Re: Persistent volume ownership issue

Posted by James Peach <jo...@gmail.com>.
On 21 June 2016 at 12:25, Jie Yu <yu...@gmail.com> wrote:
> James, sticky bit means that there will be no write sharing between two
> users even if the underlying permission allows it. I'd prefer not having
> this restriction:)

No, it just prevents users renaming or deleting each others files.

http://man7.org/linux/man-pages/man1/chmod.1.html

If you want multiple users to be able to write to the same files, they
need to create with the right ownership.

>> I wonder whether ACLs are the right solution to volume ownership?
>> Certainly I think inherited ACLs are a good solution for expressing a
>> consistent access control policy over a hierarchy (at least in the
>> Windows/Darwin/SMB/NFSv4/RichAcl ACL model).
>
>
> Are you suggesting that we don't expose the underlying unix user directly to
> frameworks. Instead, expressing permissions and ownerships using ACLs?

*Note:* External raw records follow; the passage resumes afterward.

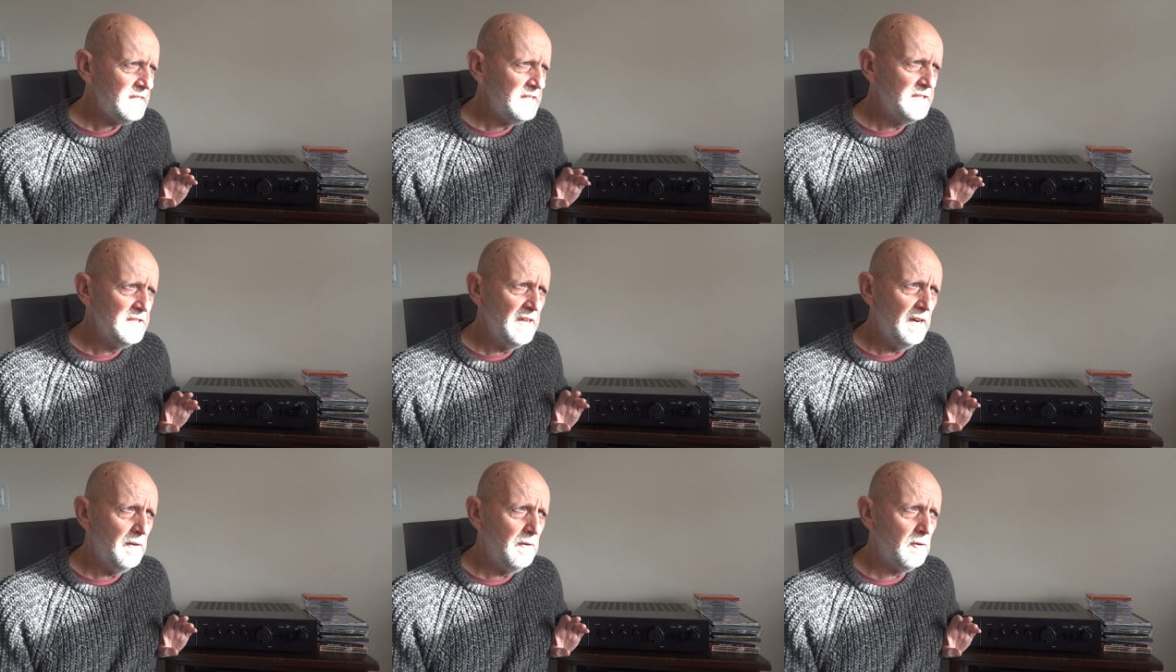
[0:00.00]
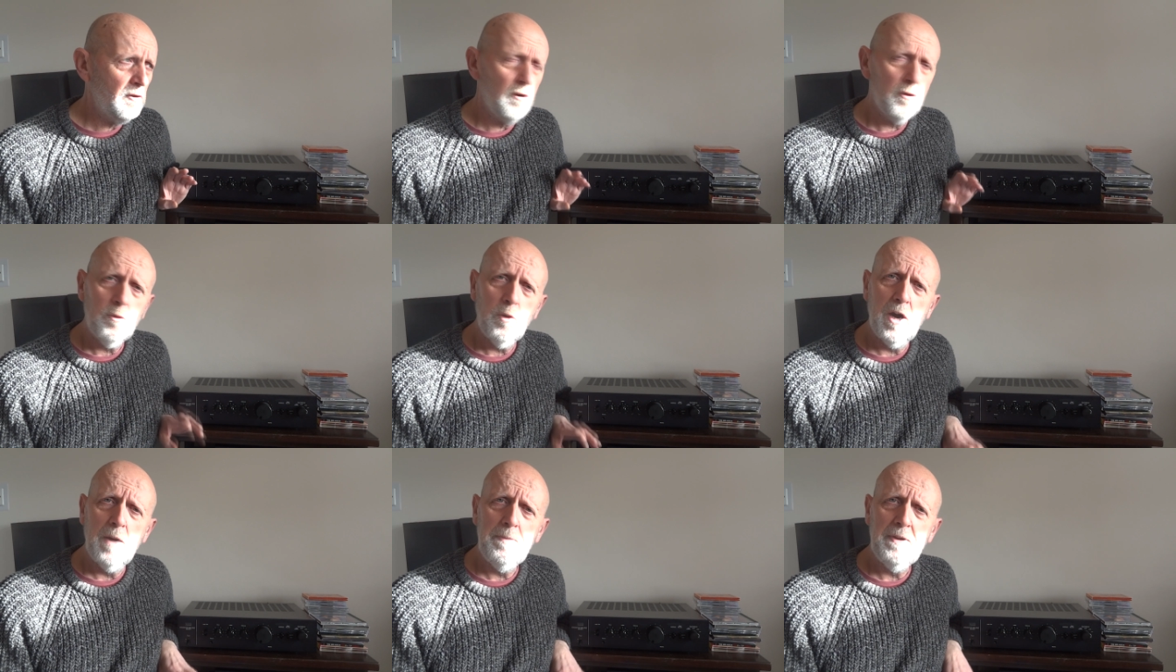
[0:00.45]
So I've
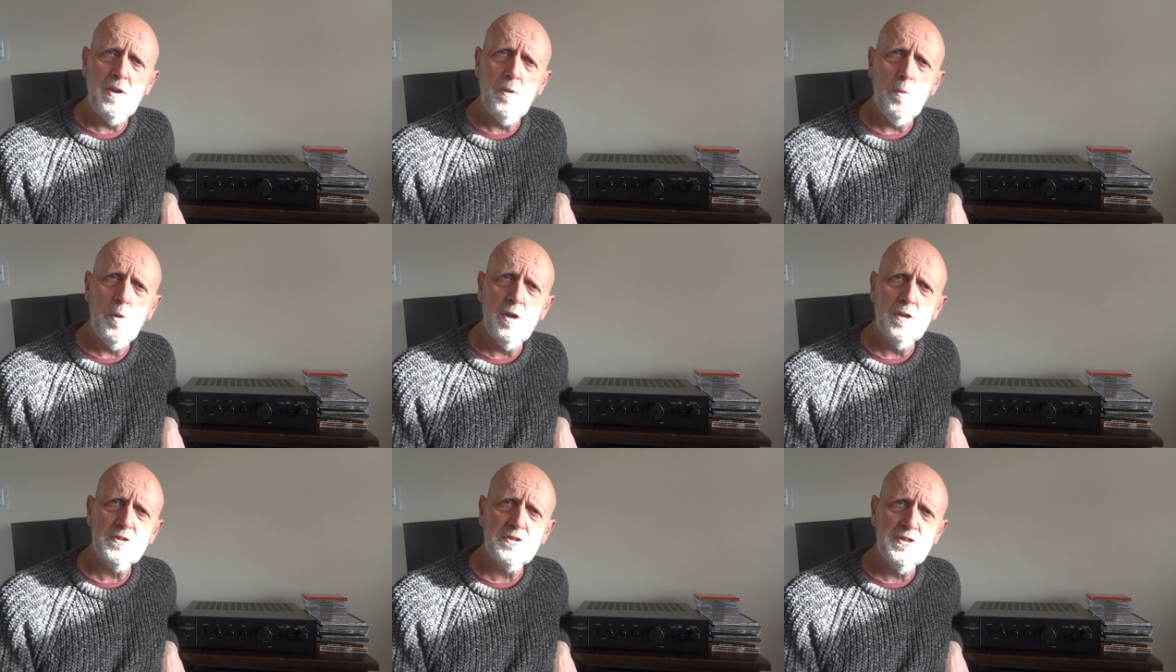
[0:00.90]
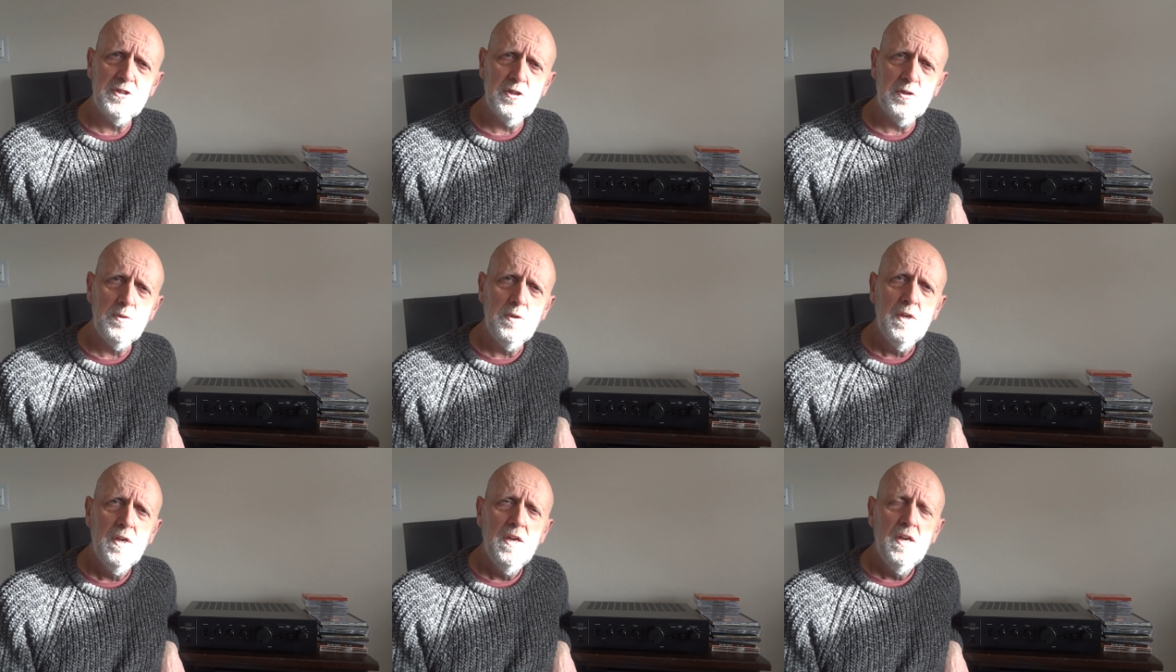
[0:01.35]
got quite a bit of work to
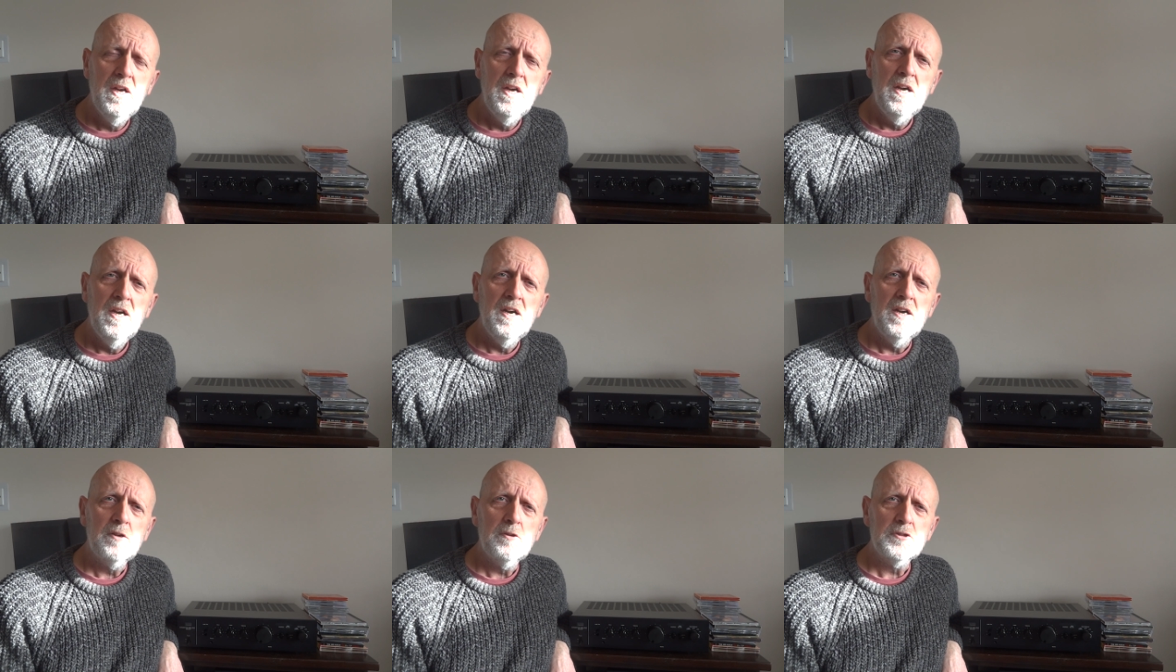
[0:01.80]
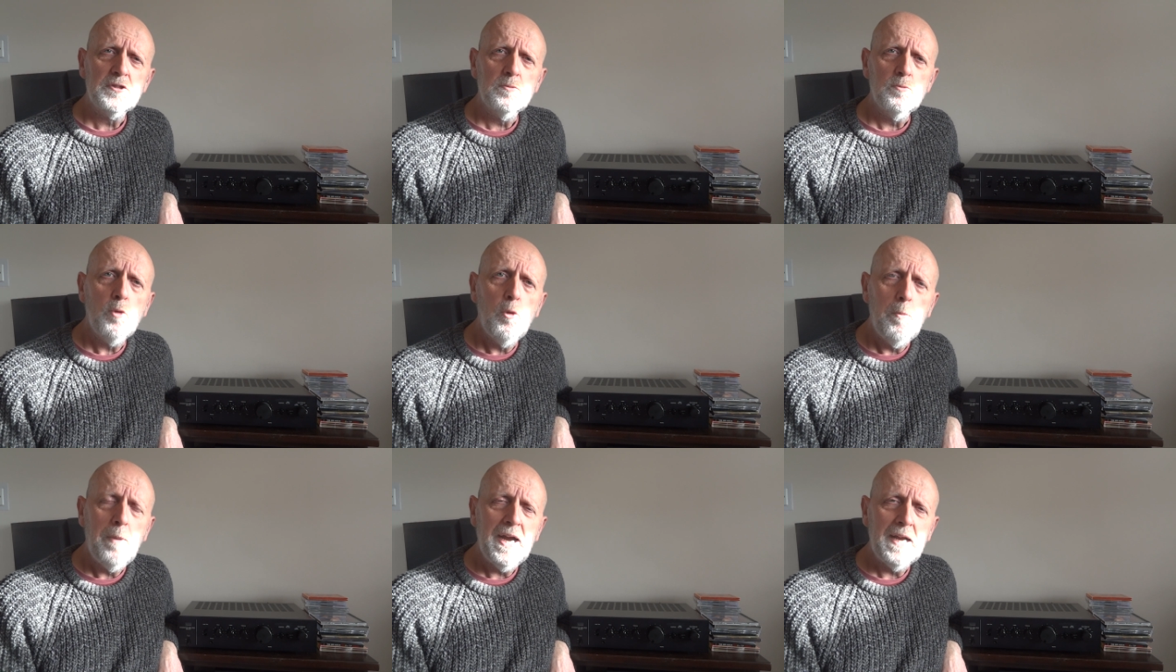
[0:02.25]
do. I've got
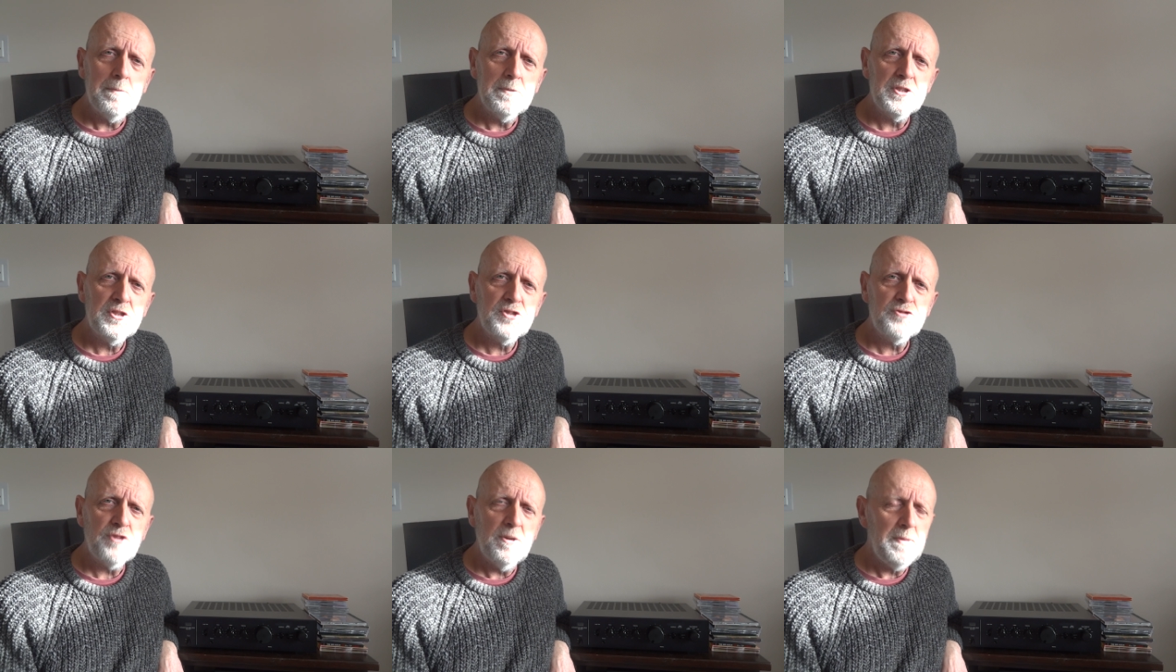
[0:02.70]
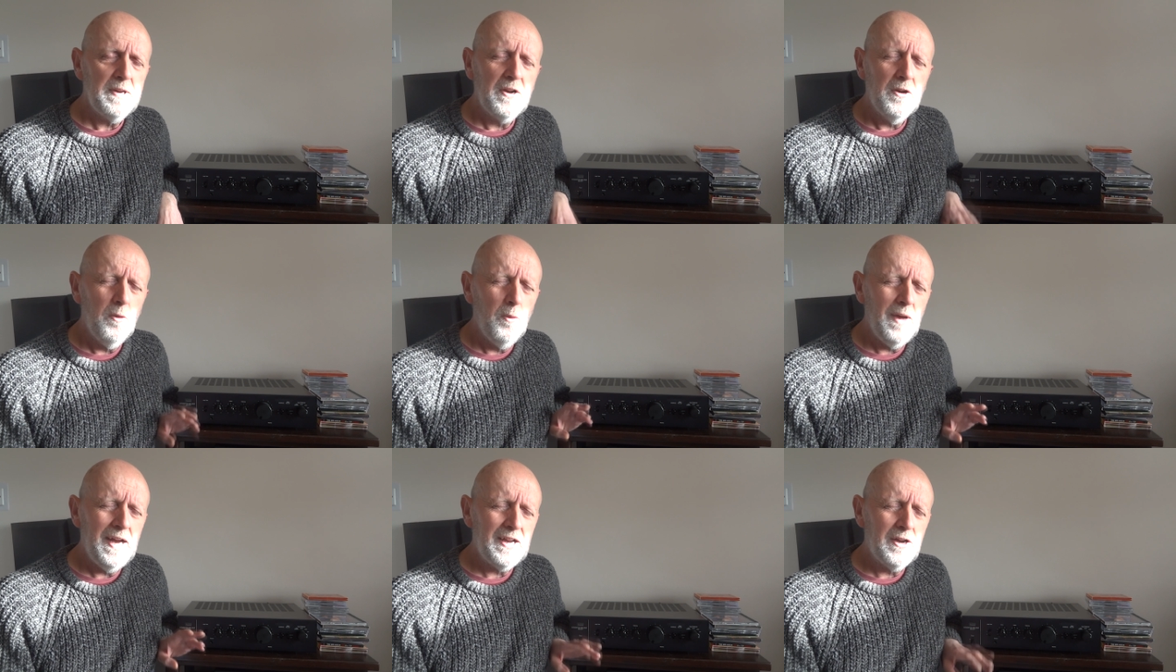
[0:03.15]
some wallpaper stripping
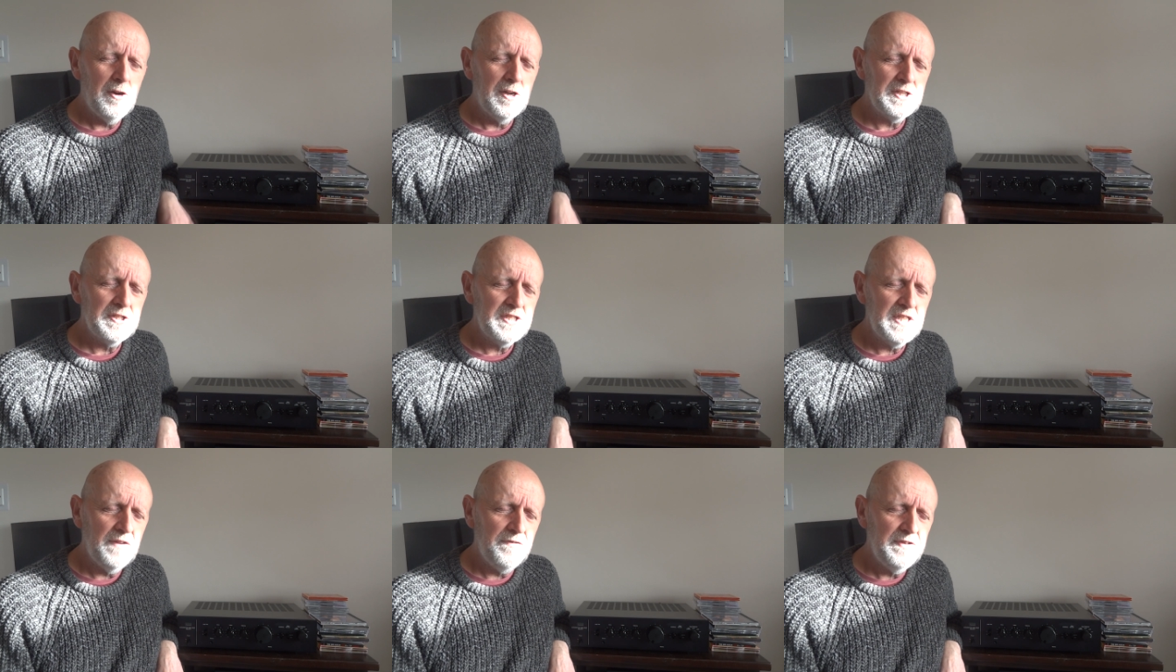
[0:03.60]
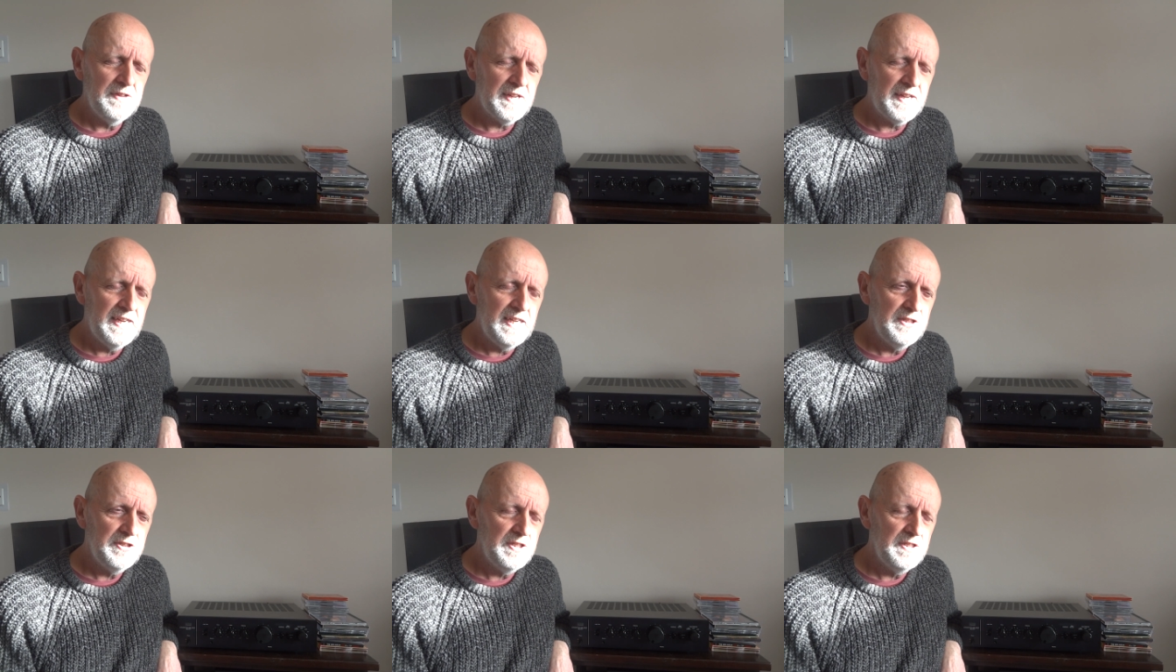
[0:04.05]
and all that kind of stuff in the
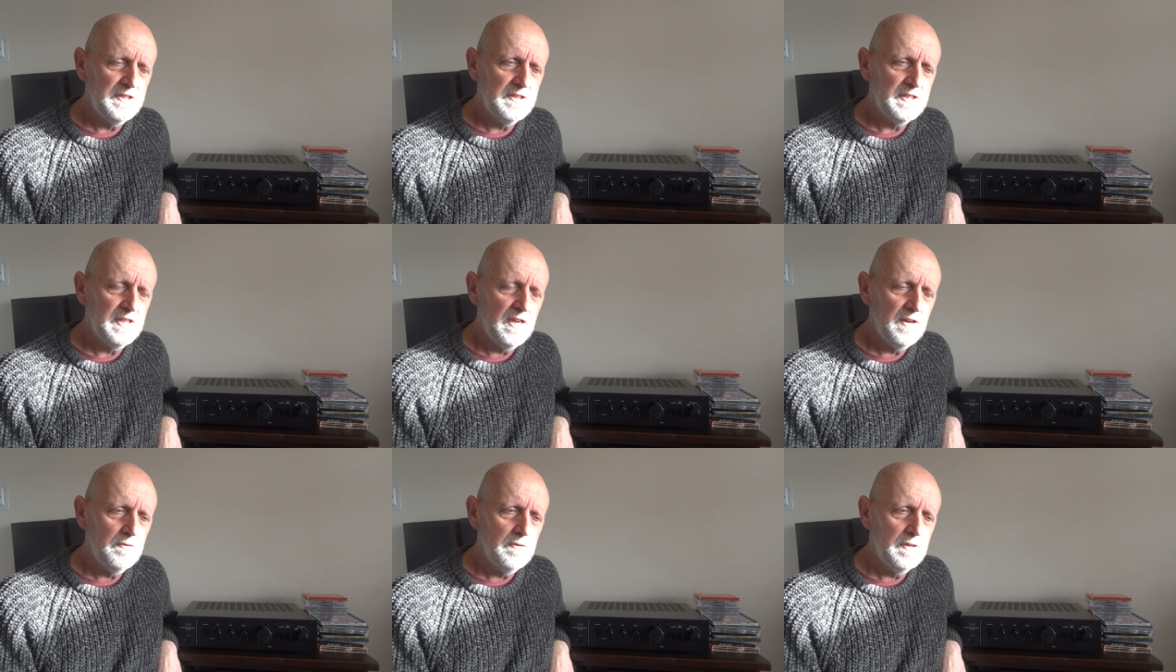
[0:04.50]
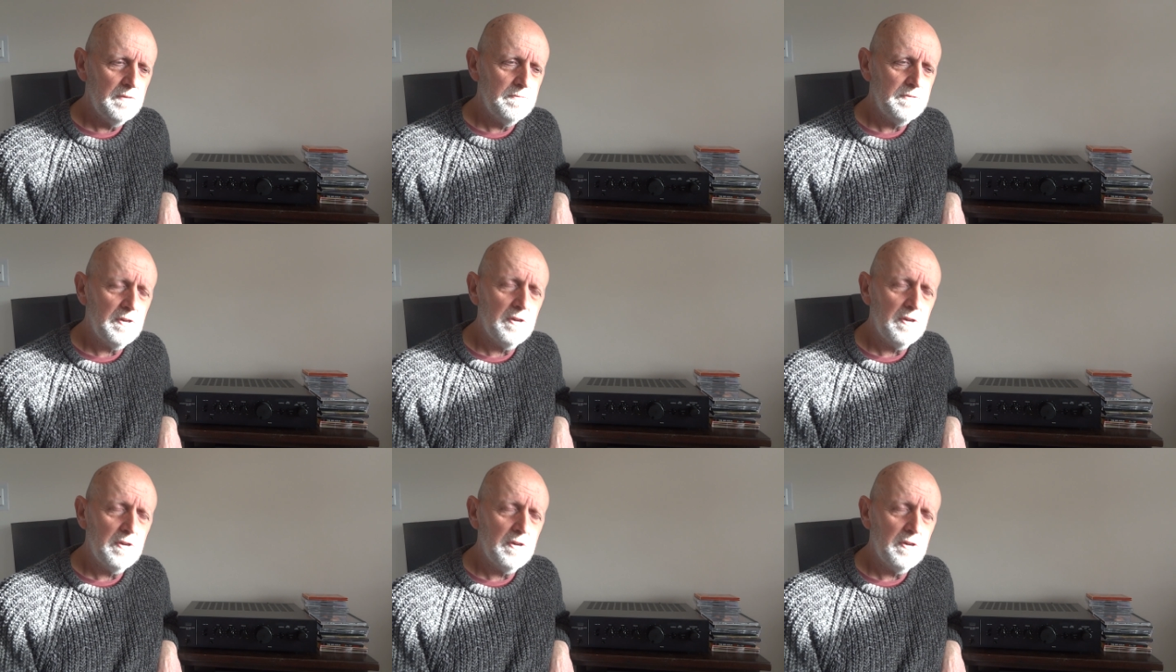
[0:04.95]
kitchen, so I uh,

Well that could be an option, though I'm mainly thinking out loud.
With shared volumes, it seems like you really want an access control
policy that applies to the volume, rather than requiring processes to
collaborate at a file granularity. One way to do that would be to make
the owner the creator of the volume, then use ACL inheritance to grant
additional access to other users. You'd have to reflow the
inheritance, but it could probably done.

-- 
James Peach | jorgar@gmail.com

Re: Persistent volume ownership issue

Posted by Jie Yu <yu...@gmail.com>.
I created https://issues.apache.org/jira/browse/MESOS-5680 to track.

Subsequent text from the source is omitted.